WHAT TO WORK ON: Please print nothing but the lines from the one containing "[10:25.03-10:25.93]" to the final line below, exactly, and no pictures.

Saved data entries:
....

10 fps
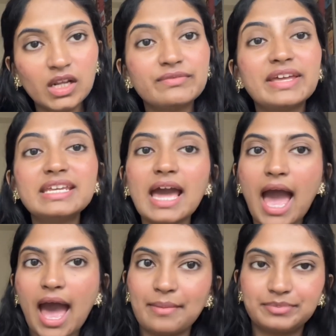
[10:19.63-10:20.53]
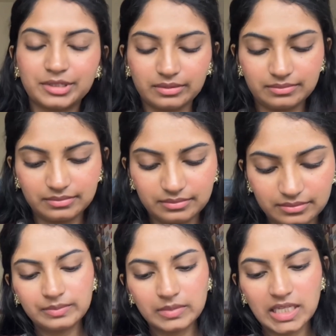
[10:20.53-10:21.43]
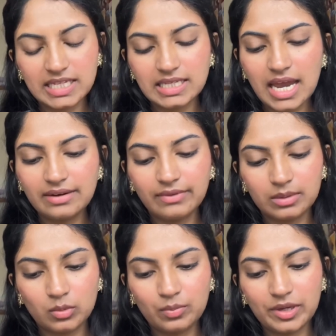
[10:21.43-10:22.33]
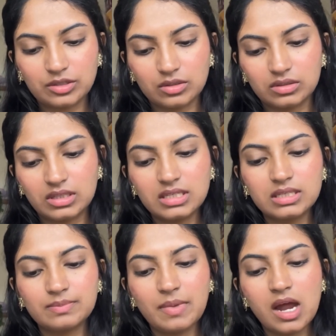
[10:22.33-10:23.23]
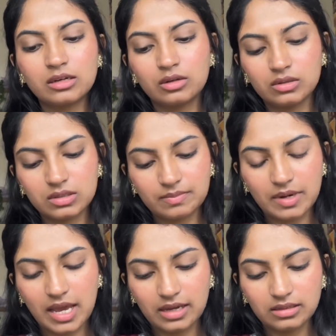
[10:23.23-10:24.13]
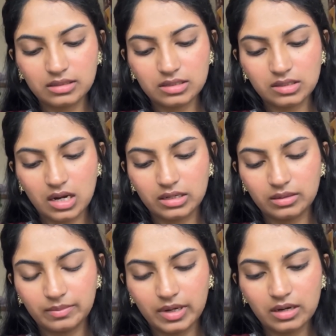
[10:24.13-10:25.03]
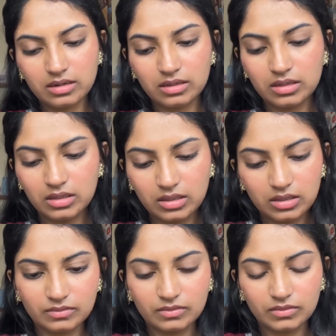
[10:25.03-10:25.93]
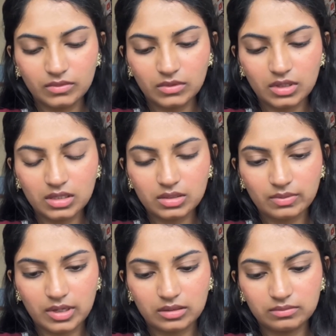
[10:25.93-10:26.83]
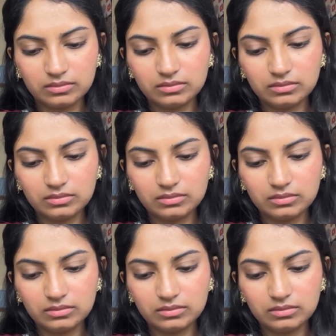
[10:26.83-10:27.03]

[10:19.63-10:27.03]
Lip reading: Very apt. Let's add one more picture. This part looks blank, the starting part. This one.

....

SOLUTION TO THE EXERCISE:
[10:25.03-10:25.93]
[10:25.93-10:26.83]
[10:26.83-10:27.03]

[10:19.63-10:27.03]
Lip reading: Very apt. Let's add one more picture. This part looks blank, the starting part. This one.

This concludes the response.